Diamond Geezer has blogged about how, 10 years ago, he sold his car, and didn’t replace it. It’s interesting, and echoes my experiences with never having owned a car, or a full driving license, despite being in my late twenties.

It’s now been almost four years since I was last behind the wheel of a car, which would have been the second time I failed my driving test. I stopped having lessons afterwards as money was becoming short, with the intention of picking them up again later. That never happened – money remained an issue for quite some time.

But I’ve also had less motivation to learn to drive. I’ve always lived in places where I can either walk or use public transport to get to where I need to be, and on the few occasions when public transport isn’t available a bit of forward planning usually means that someone can give us a lift, or we take a taxi.

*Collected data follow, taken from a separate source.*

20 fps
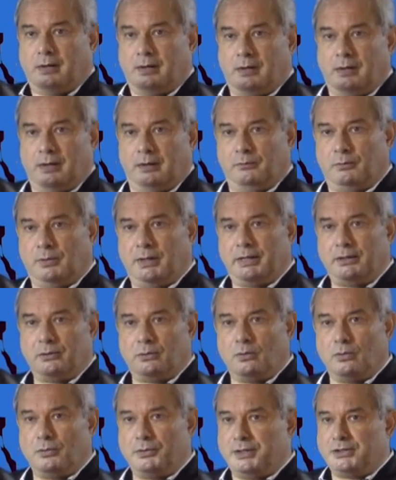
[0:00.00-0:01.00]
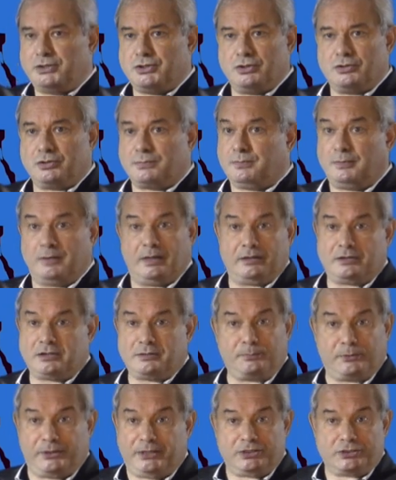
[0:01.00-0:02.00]
and write all the issues as a
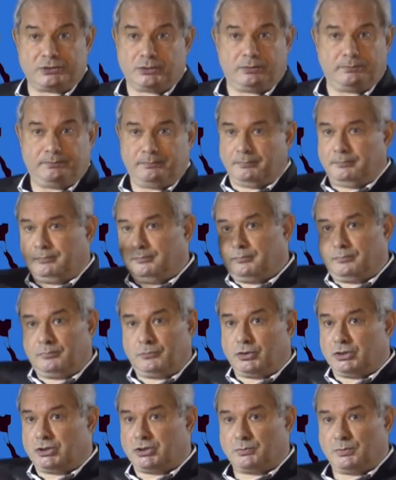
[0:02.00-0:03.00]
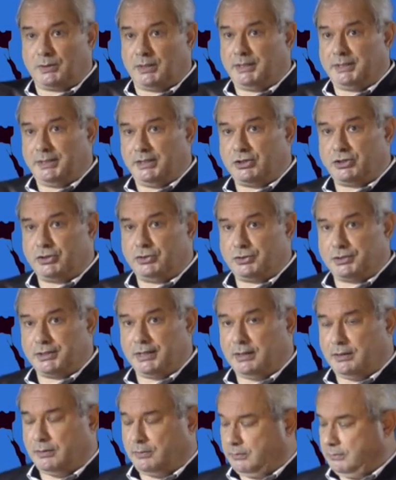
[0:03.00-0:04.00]
brainstorm. Just write issues
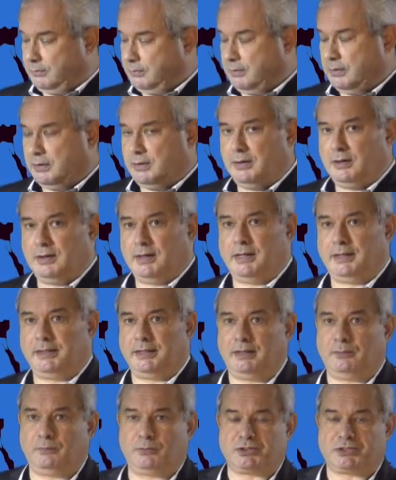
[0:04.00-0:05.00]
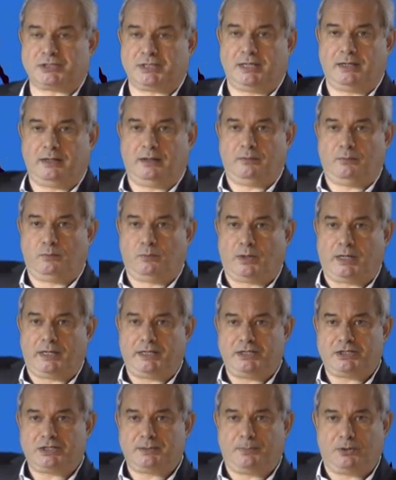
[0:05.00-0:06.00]
down, and then we say, what is the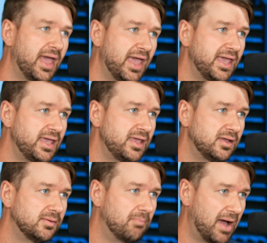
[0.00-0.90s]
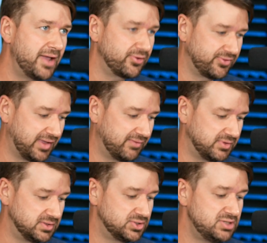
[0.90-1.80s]
A minor
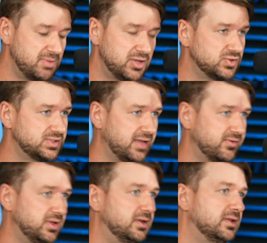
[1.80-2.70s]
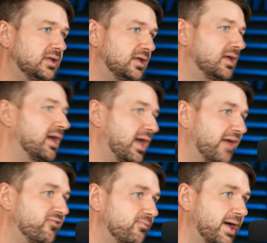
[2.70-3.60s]
7, G major 7,
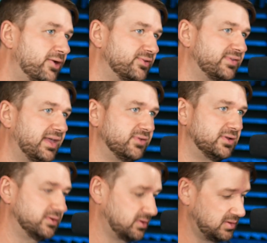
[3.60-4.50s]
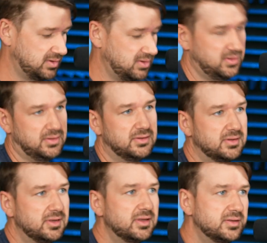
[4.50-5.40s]
F minor 7
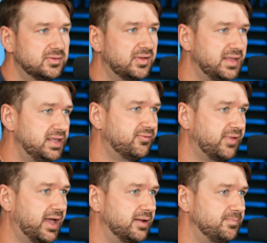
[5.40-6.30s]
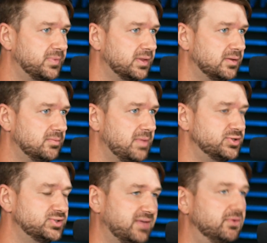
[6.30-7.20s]
to E flat
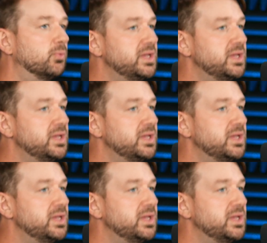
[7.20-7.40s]
major 7.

And, overall, it works out cheaper. Most of my travel is covered by my MetroCard, which, when purchased through my employer, costs around £60 per month. That allows me on any bus journey, provided it’s within the boundaries of West Yorkshire, and any train that doesn’t pass through Leeds, without having to pay any extra. And, it’s valid 24 hours a day, 7 days a week. As I typically use it 6 days per week, it essentially costs £2.50 per day. Considering the cost of petrol at the moment, this is probably cheaper even before you factor in insurance, tax, and the annual MOT test.

It’s also as quick for me to get to work by train as it is to drive; with clear roads, it should take around 30 minutes, but if the roads are busy (and the best route takes me through Halifax town centre) then it could take up to an hour. By train and walking, it’s 45 minutes door to door, provided the trains are on time, and generally they are – only in periods of severe disruption have I had to wait much more than 5-10 minutes, and they’re rare. Plus, whilst you’re on the train, someone else is driving you and so  rather than having to concentrate on the road ahead I can catch up with emails or Twitter on my iPhone whilst I’m travelling – so that when I get into work I’ve already dealt with most of my emails.

Of course, there are trade-offs with commuting. We deliberately chose a flat close to the local railway station and bus stops; had we been able to drive we could have looked elsewhere and potentially found somewhere cheaper to live. And you don’t always get a seat on the train – especially now that schools, colleges and universities are back after the summer break; this isn’t much of a problem for me as I’m only on the train for 20 minutes, but at least in a car you are sat down. Plus, there are better things to do than standing on an exposed station platform in the middle of winter waiting for a train.

But, on the whole, I prefer being free from the financial burden of a car, and I am proof that it’s possible to get by without one. Even in my late twenties.